TB meningitis is the deadliest form of TB, killing one in four, with mortality even higher in people living with HIV or those with drug-resistant TB (hard-to-treat TB). Bedaquiline is the first new drug to be developed for TB in decades and has had a significant impact on treatment outcomes when used in a multi-drug regimen for drug-resistant TB.
The A5343 DELIBERATE study investigated the effect of bedaquiline and delamanid, alone or in combination, on the QT interval (QT measures the electrical activity of this heart contraction process or the time it takes for the heart muscle to contract and then recover). A pharmacokinetic sub-study aimed to measure the concentrations of bedaquiline and delamanid in cerebrospinal fluid collected from the participants through an opt-in lumbar puncture. This was undertaken because guidelines for the treatment of TB meningitis emphasize the use of drugs with known central nervous system penetration, but the penetration of bedaquiline into the cerebrospinal fluid up until now has been unknown.

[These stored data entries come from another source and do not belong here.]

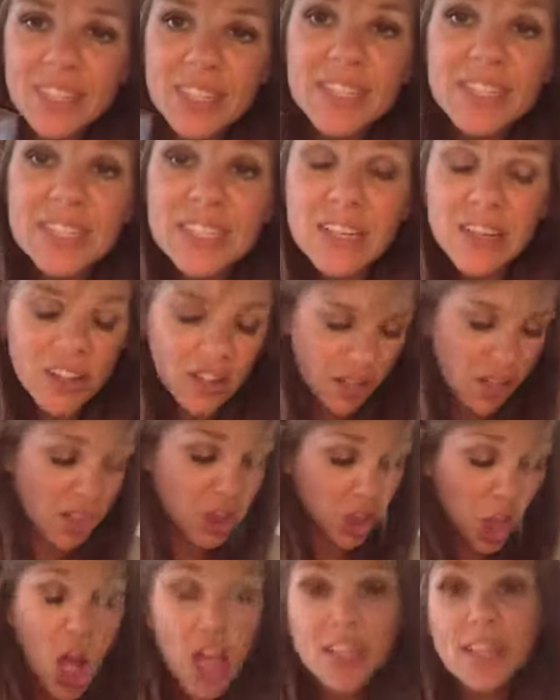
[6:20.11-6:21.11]
It's still a
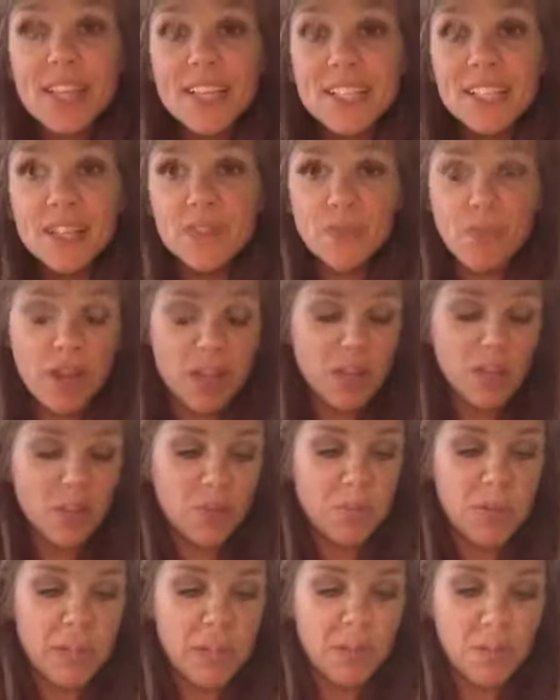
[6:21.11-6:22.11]
lot less than
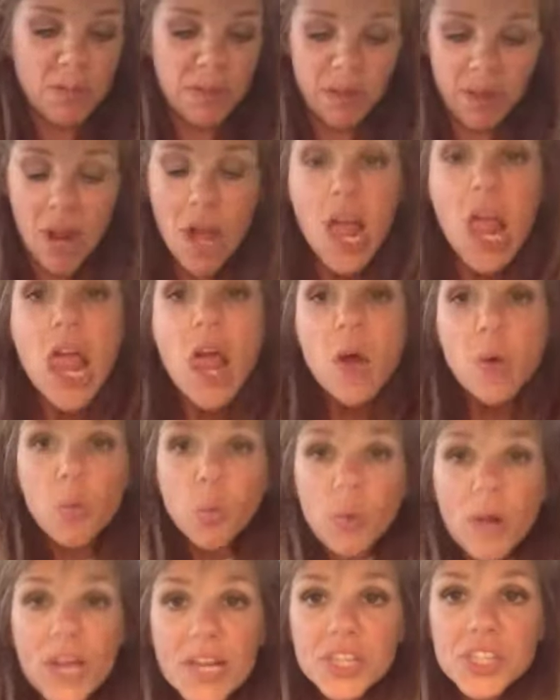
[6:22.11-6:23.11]
regular peanut butter,
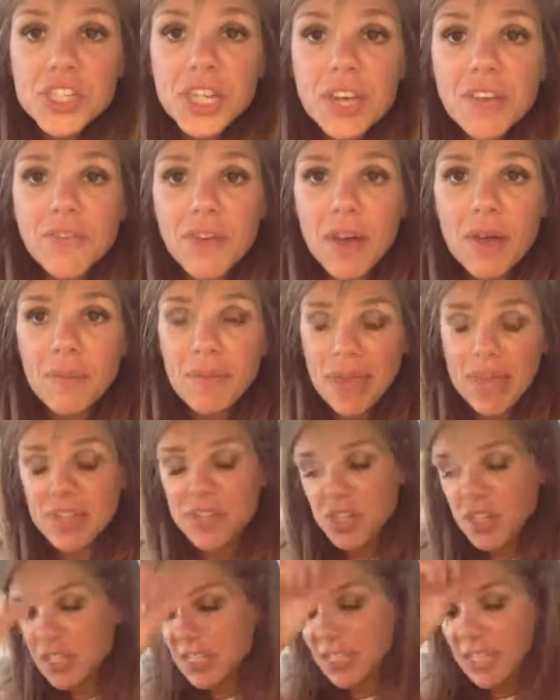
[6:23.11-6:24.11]
which, if I may
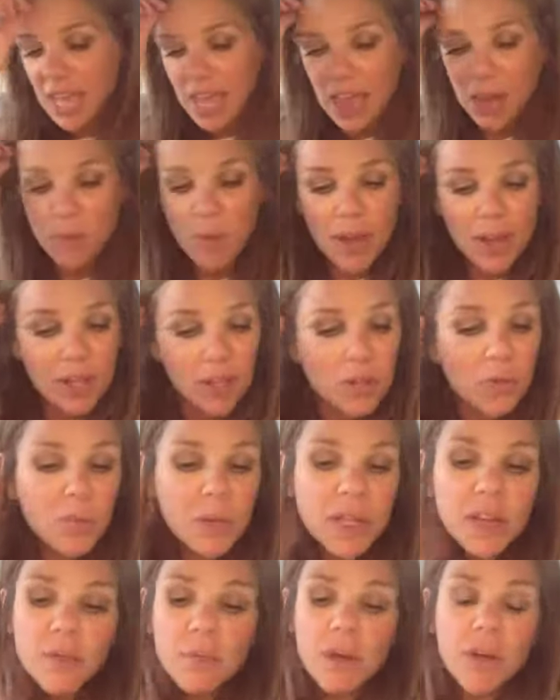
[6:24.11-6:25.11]
just say, regular
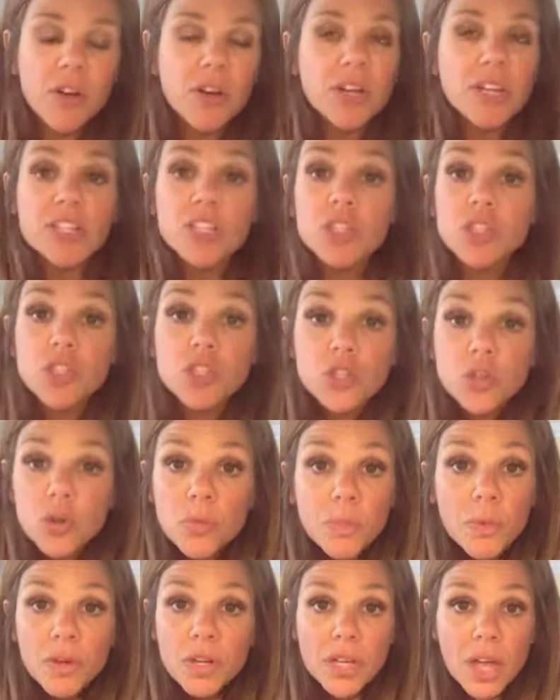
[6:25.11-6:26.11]
peanut butter is
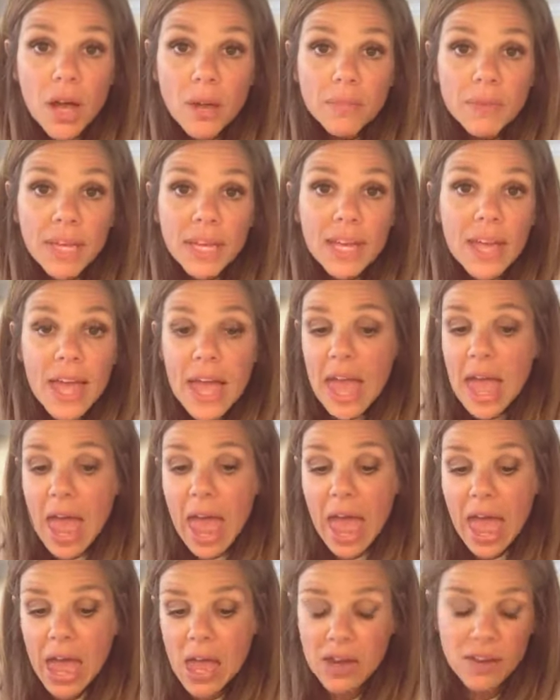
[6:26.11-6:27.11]
super yummy.
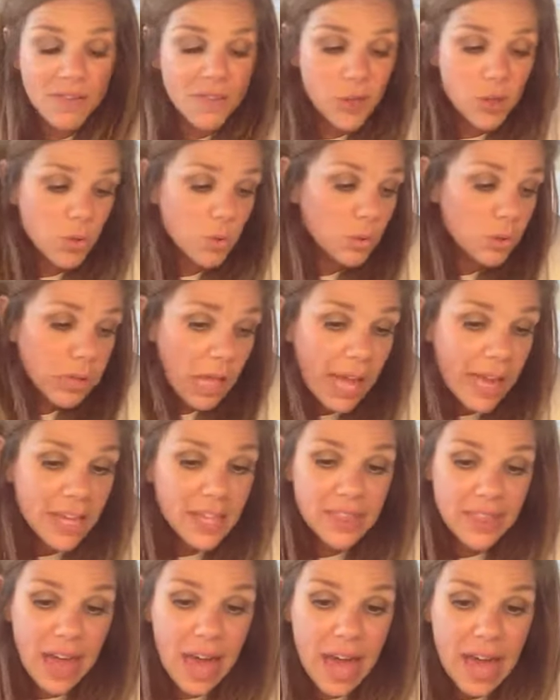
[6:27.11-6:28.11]
And if you
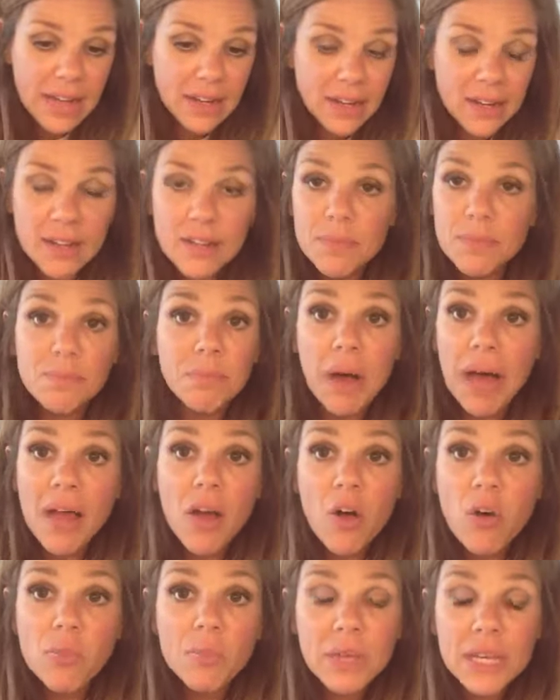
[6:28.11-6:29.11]
like that, by
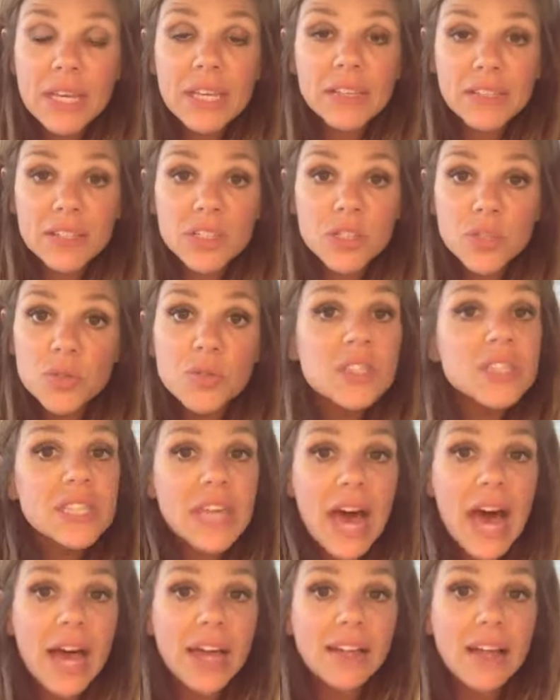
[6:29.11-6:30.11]
all means, use
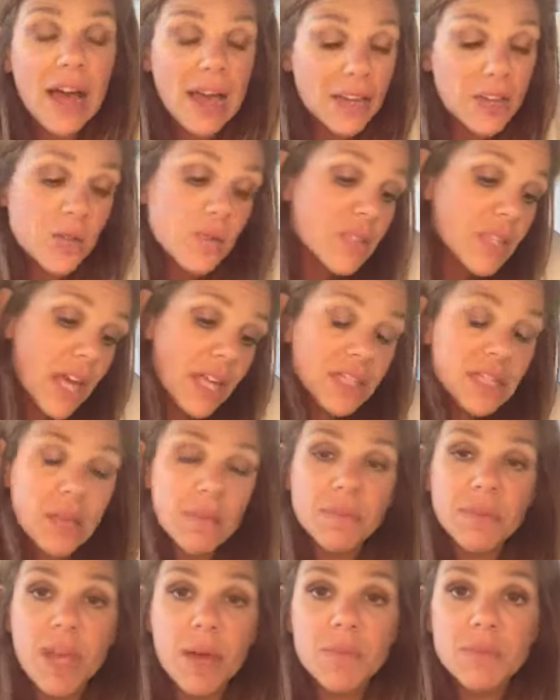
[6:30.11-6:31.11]
that. I use that
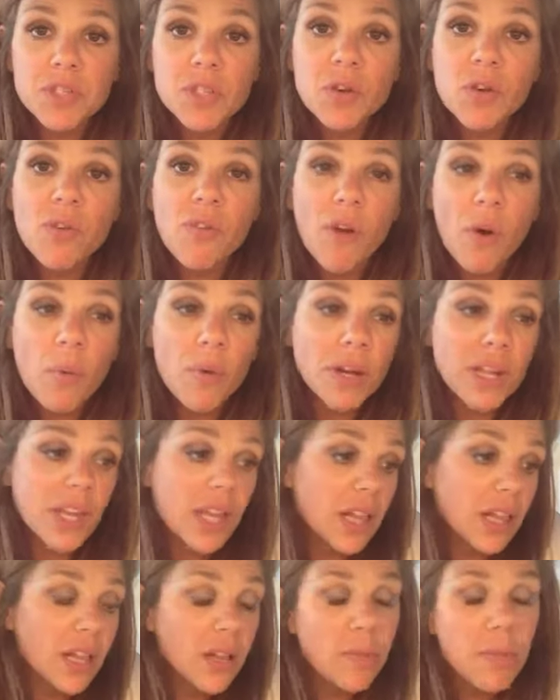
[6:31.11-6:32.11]
sometimes too if I want to
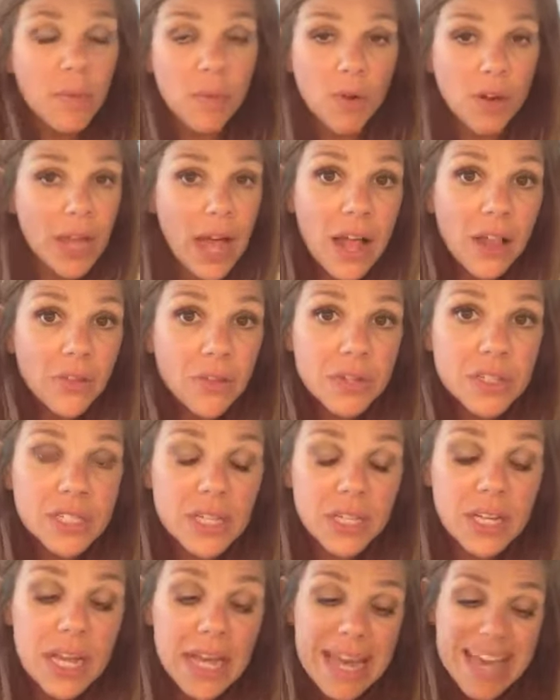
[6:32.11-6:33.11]
get a little bit more calories
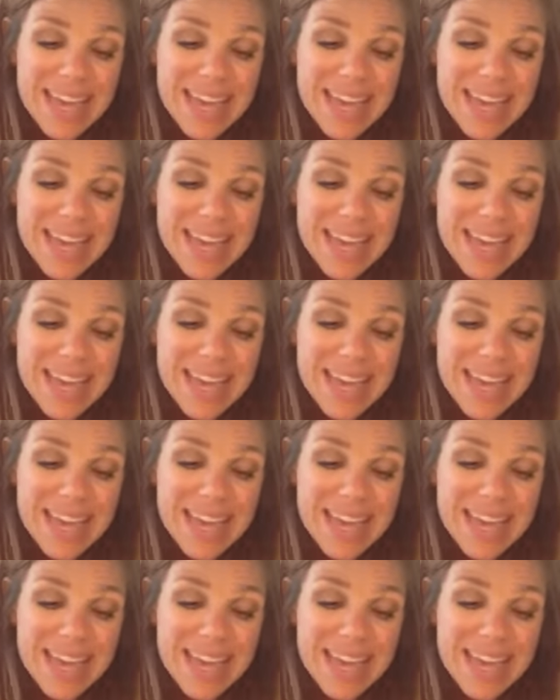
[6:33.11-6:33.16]
in.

This sub-study recruited 12 participants, seven of whom received bedaquiline and had bedaquiline levels measured in their cerebrospinal fluid. Bedaquiline was detected in all samples and was found at concentrations similar to the expected unbound (active) fraction in plasma. This suggests that unbound bedaquiline (the portion not bound to proteins in plasma) is able to penetrate across the blood-cerebrospinal fluid barrier. It is possible that bedaquiline may have a role to play in the treatment of TB meningitis. It can be included in multi-drug regimens where drug-resistance is confirmed while additional evidence on its contribution to successful treatment outcomes is explored.
Key takeaway: This sets the stage to test whether bedaquiline can be used to help people with TB meningitis.
Upton, C.M.; Steele, C.I.; Maartens, G.; Diacon, A.H.; Wiesner, L.; Dooley, K.E.; Pharmacokinetics of bedaquiline in cerebrospinal fluid (CSF) in patients with pulmonary tuberculosis (TB). J Antimicrob Chemother; 2022 May 29;77(6):1720-1724.